01 is not the only uncertain element. The group who find Reena and subject her to MKUltraesque experiments lack a clear backstory. Another group, the Men in Gray, pose an even bigger mystery. These derivative though seldom-seen characters move between the universes as freely as 01 Boxer, for reasons of their own. Viewers may disagree on whether these elements enhance or clutter the show, but they do create a sense of a broader, more complicated world.

Problems

"He asked if I thought what we were doing was ethical. I didn’t understand the question.... Businesses expand."
--Julius Galt

The show, for all its successes, is not perfect. I thought it worked fine with its initial concerns: Jade and Reena want to return home. Reena wants to save her world. Lubinksy wants to expose Vexcor. 01 Boxer.... Well, that’s a little bit complicated. However, in keeping with the conventions of tv SF, the show increases the danger to the world-threatening. We learn that if the link between alpha and gamma opens, the universe in between—- our own beta—- will collapse. The hyperbolic raising of the stakes wasn’t necessary, and it removes much of the show’s ambiguity. What isn’t justified if it means saving an entire universe?

At times, the handling of Vexcor’s main executives takes us out of ambiguity and into clichés of pure evil; Brion Boxer's final acts lack the ethically complex motives suggested by his early history. His mistress and majordomo, Essa Rompkin, has been written as a fairly conventional villainess, lacking any redeeming moral characteristics.

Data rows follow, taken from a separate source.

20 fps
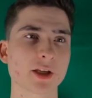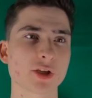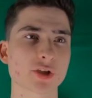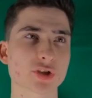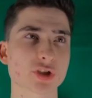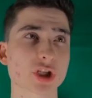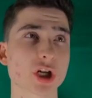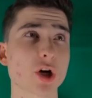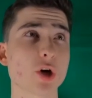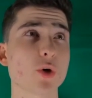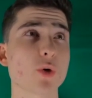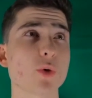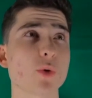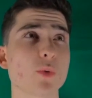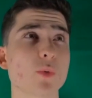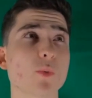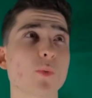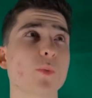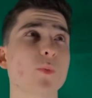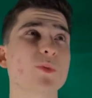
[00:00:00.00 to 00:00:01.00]
So
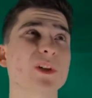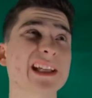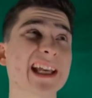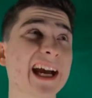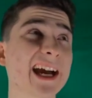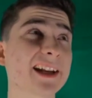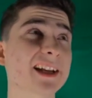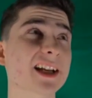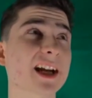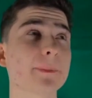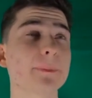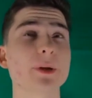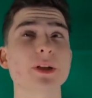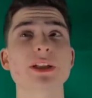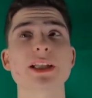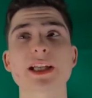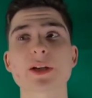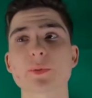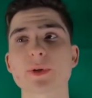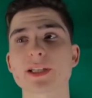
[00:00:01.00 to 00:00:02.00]
we had a couple
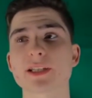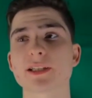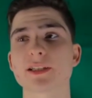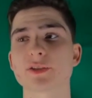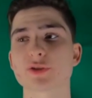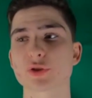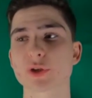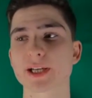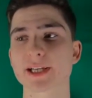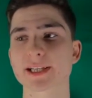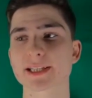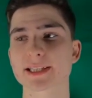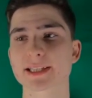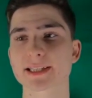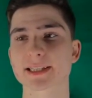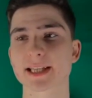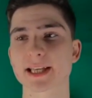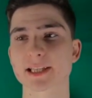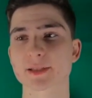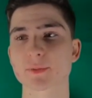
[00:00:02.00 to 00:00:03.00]
liquid
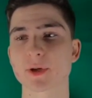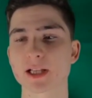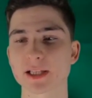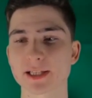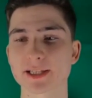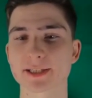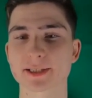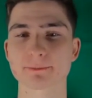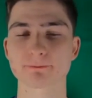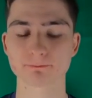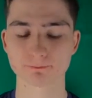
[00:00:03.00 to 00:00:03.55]
tricks as well as,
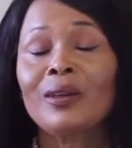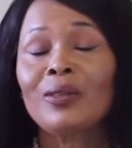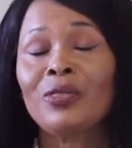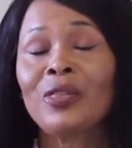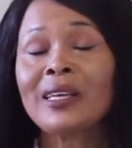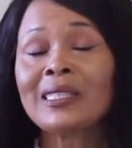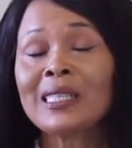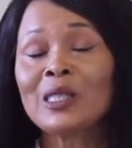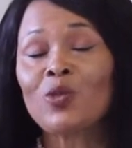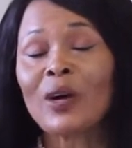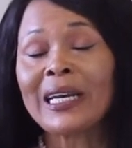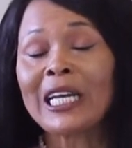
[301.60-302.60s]
This
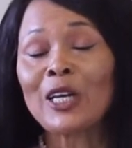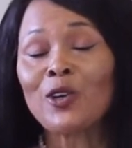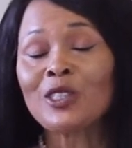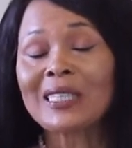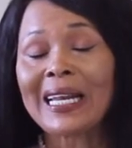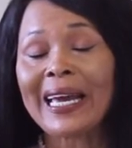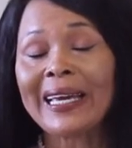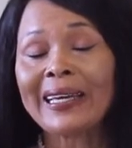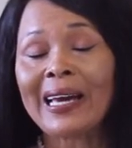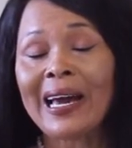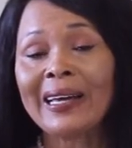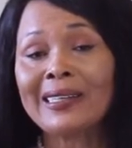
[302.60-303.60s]
is what it looks like,
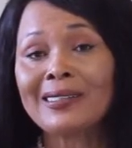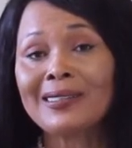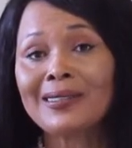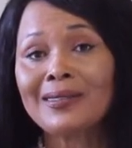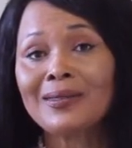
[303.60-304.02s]
guys.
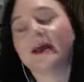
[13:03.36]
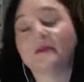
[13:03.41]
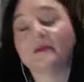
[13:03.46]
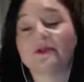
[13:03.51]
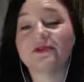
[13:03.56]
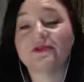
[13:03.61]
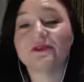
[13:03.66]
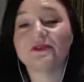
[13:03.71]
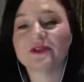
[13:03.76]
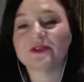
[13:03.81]

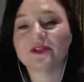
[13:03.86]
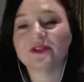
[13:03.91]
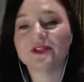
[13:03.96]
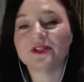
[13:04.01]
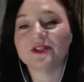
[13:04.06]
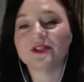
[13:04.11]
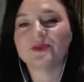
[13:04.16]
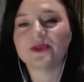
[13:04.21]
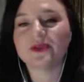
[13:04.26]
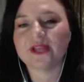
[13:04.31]
through
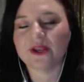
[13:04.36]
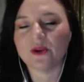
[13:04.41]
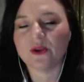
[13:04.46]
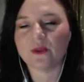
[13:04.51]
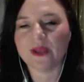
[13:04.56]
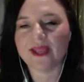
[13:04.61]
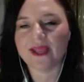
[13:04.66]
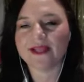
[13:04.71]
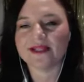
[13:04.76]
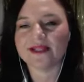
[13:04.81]
acknowledgement and
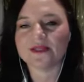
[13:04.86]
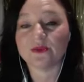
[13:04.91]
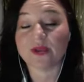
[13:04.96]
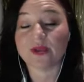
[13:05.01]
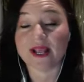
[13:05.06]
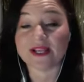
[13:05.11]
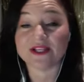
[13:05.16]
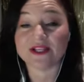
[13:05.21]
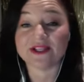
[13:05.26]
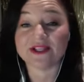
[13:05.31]
awareness, what
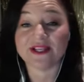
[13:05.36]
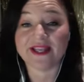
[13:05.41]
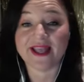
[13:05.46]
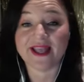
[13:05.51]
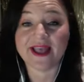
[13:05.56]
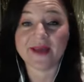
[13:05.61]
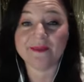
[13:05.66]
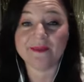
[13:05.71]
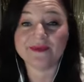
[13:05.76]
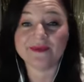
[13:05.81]
actually
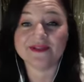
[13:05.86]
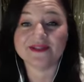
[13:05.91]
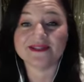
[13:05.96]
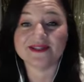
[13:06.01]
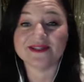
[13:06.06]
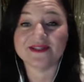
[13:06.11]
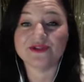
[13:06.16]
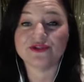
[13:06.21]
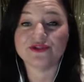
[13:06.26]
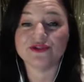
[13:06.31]
happens
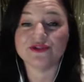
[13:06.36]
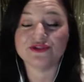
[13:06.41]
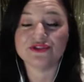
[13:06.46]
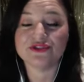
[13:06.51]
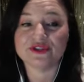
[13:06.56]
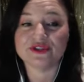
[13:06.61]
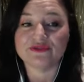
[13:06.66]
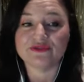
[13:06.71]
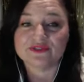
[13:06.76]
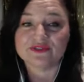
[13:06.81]
is you
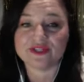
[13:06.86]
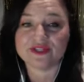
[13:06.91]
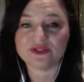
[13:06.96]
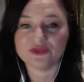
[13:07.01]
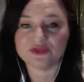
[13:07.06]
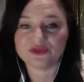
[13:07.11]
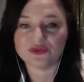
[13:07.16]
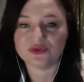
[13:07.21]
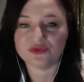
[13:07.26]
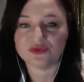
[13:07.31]
shift
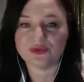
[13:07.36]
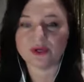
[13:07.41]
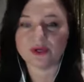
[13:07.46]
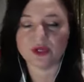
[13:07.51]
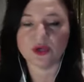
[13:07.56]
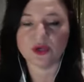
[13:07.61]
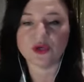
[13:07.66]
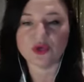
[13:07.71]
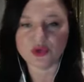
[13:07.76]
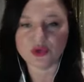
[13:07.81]
into a
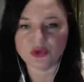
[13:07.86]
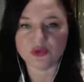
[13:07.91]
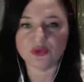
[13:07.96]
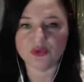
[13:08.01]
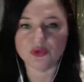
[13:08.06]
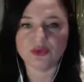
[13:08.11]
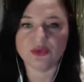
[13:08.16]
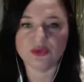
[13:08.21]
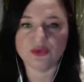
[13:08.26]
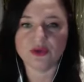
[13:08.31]

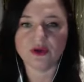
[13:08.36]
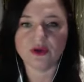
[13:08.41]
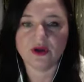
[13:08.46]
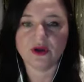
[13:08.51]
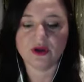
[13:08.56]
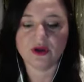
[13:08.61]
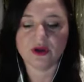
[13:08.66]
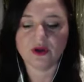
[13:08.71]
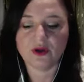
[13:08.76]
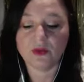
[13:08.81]
new
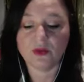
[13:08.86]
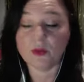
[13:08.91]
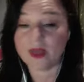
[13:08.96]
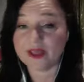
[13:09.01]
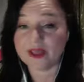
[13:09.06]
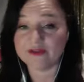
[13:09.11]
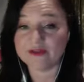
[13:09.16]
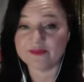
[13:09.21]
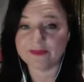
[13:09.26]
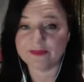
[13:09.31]

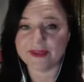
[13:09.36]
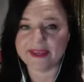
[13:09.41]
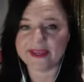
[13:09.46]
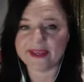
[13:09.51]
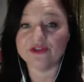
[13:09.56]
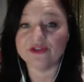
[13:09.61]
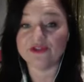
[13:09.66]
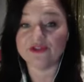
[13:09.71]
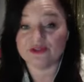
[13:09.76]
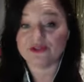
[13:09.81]
way of
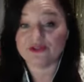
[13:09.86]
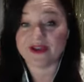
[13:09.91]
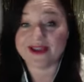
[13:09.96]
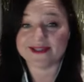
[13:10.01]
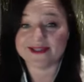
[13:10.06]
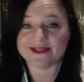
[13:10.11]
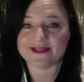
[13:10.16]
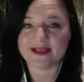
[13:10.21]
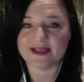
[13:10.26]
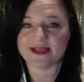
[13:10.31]
being. You
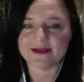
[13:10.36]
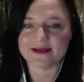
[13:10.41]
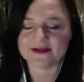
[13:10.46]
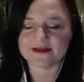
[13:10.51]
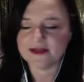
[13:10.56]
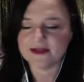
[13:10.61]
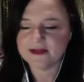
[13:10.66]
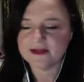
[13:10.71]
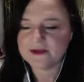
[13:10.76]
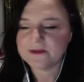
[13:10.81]
transcend.
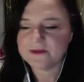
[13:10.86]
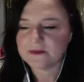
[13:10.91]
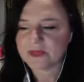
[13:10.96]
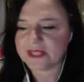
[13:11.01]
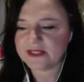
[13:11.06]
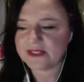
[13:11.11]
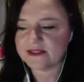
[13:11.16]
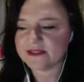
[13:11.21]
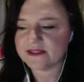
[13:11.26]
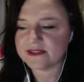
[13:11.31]

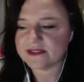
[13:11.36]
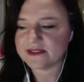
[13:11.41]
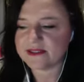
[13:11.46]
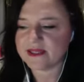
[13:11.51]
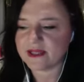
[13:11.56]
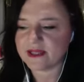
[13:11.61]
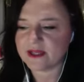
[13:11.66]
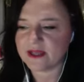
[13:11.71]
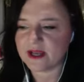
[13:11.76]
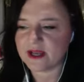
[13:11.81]
And
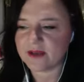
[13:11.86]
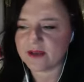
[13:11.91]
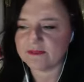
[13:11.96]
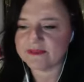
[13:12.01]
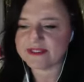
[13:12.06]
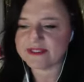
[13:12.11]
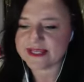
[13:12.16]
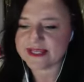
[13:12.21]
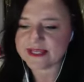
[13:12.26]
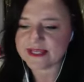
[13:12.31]
I'm
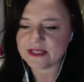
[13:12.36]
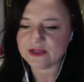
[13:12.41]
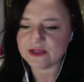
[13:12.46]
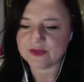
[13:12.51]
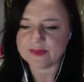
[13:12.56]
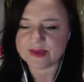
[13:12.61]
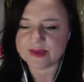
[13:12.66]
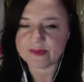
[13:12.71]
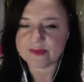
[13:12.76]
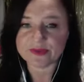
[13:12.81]
seeing a lot
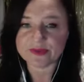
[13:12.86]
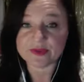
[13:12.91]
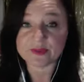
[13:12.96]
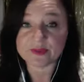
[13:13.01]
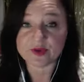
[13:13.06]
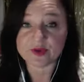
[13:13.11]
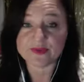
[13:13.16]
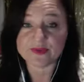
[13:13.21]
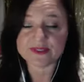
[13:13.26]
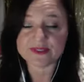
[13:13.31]
of people at the
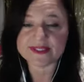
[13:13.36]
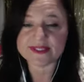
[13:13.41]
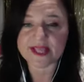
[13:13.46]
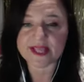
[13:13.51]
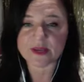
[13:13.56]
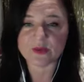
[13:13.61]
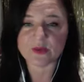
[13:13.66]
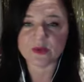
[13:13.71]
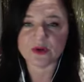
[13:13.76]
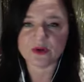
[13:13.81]
moment
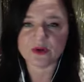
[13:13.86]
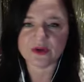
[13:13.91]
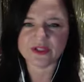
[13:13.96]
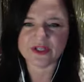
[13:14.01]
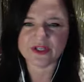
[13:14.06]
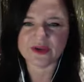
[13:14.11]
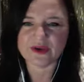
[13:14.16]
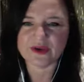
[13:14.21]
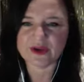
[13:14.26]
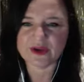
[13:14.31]
saying, well, you
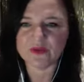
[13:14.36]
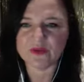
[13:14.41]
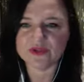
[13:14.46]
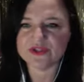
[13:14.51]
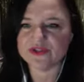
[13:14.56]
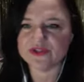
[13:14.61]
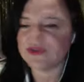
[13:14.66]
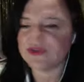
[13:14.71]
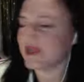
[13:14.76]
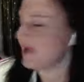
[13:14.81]
know, I want
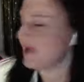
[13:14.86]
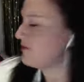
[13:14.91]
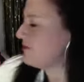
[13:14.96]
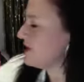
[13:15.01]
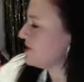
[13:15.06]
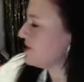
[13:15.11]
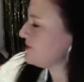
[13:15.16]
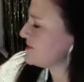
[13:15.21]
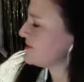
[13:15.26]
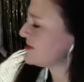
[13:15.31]
to get
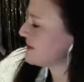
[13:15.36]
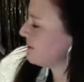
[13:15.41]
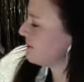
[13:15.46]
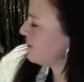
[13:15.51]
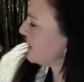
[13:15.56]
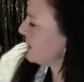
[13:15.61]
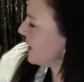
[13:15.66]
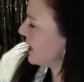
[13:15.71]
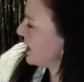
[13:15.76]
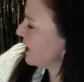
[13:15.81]
rid of
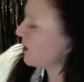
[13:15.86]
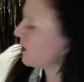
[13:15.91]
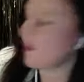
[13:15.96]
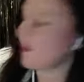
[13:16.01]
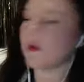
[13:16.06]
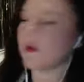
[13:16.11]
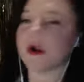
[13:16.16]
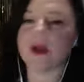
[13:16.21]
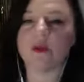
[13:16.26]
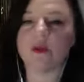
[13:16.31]
something
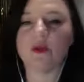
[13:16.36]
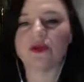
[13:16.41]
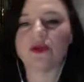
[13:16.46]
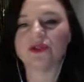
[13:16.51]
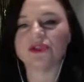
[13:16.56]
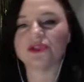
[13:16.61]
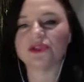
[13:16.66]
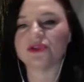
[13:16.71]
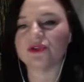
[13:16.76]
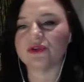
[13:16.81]
or I want
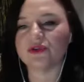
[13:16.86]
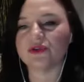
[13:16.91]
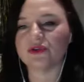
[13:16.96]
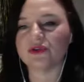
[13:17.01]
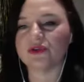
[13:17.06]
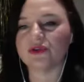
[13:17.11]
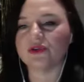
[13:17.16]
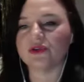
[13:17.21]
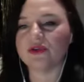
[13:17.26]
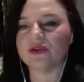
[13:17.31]

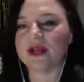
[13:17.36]
to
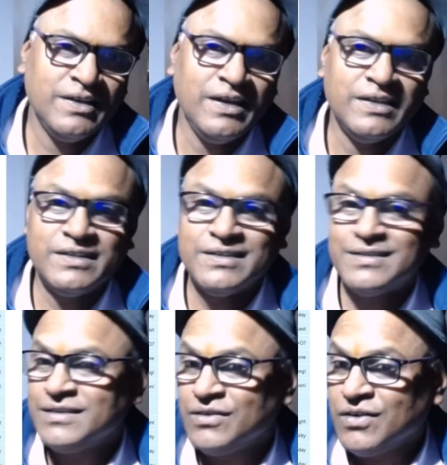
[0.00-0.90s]
And this
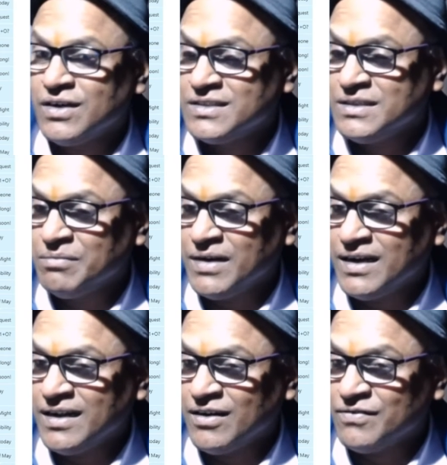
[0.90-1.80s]
is not the
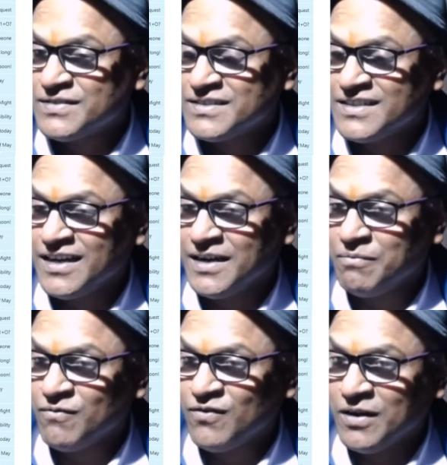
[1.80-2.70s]
matter of shame
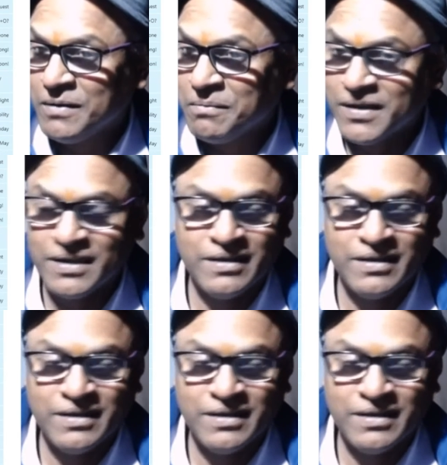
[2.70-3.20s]
for me.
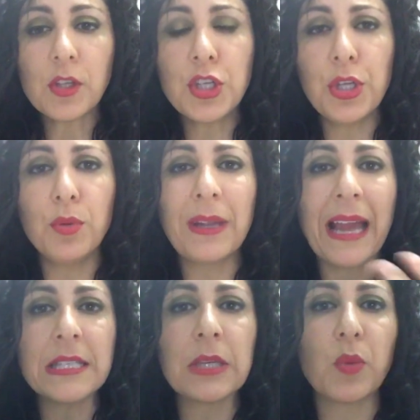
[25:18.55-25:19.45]
to
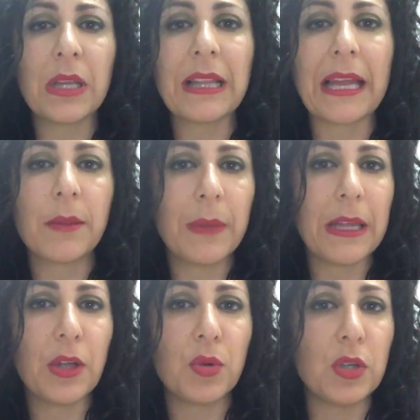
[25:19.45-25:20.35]
get someone like
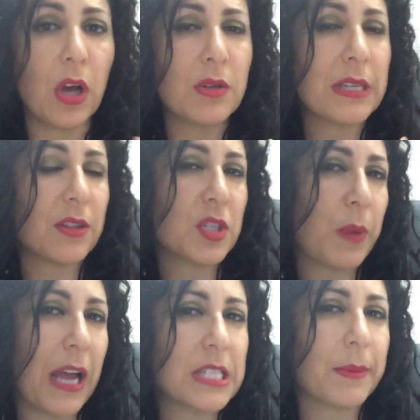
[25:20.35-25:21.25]
me who knows that there's
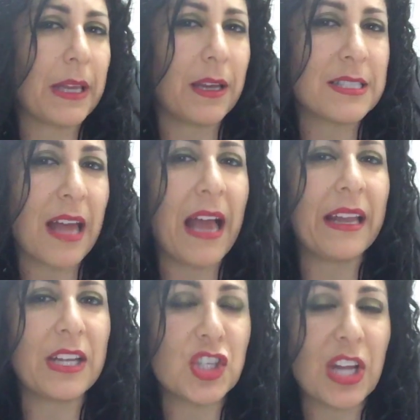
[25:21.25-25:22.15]
possibly a
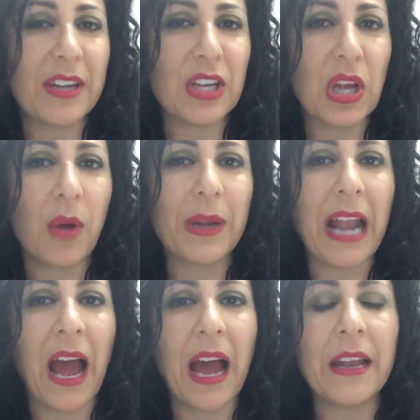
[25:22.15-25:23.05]
side agenda going
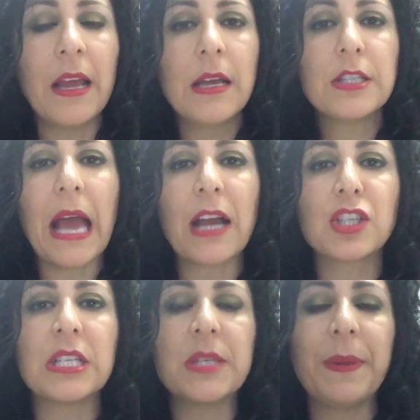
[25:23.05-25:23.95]
on to
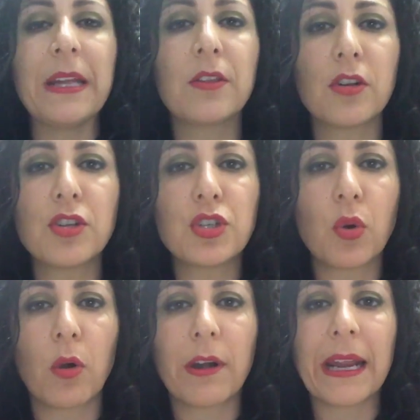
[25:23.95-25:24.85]
actually speak their
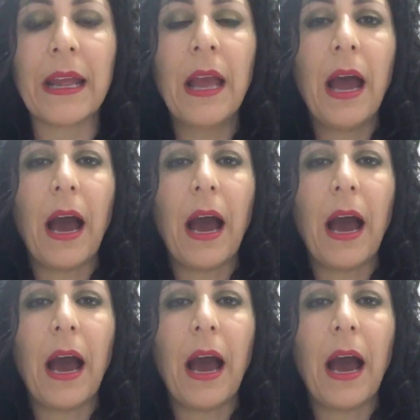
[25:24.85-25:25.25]
story,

The series also lost viewers due to its continuous storyline. Series with stand-alone episodes suffer from the "reset" button, and a paucity of plausible continuity. Serial-style shows suffer from episodes where the plot develops very little, and nothing makes much sense to viewers if they haven’t watched what came before. Charlie Jade reached that point by the second episode, and only a couple of the later episodes can be understood separate of the others. This isn’t so much a series as a novel on television.

At present, Charlie Jade seems unlikely to have a second season. Indeed, it’s difficult to see how they would have another without undoing the enigmatic finale of the first.

In its first year, Charlie Jade ran in Canada, South Africa, and a handful of European countries. It finally made it to U.S. television in 2008. If SF interests you and the opportunity presents itself, I recommend this series.

Episode List

1.1. The Big Bang
1.2. You Are Here
1.3. The Power of Suggestion
1.4. And Not a Drop to Drink
1.5. Dirty Laundry
1.6. Diamonds
1.7. Devotion
1.8. Betrayal
1.9. Identity
1.10. Thicker Than Water
1.11. Choosing Sides
1.12. Through a Mirror Darkly
1.13. The Enemy of My Enemy
1.14. Things Unseen
1.15. The Shortening of the Way
1.15.5. Can of Worms1
1.16. Spin
1.17. Bedtime Story
1.18. Flesh
1.19. Ouroborous

1. This clip-heavy episode was developed after the season had been shot, and included to help those who joined the series in progress.

Portions of this writing appear in reviews I wrote for Bureau42.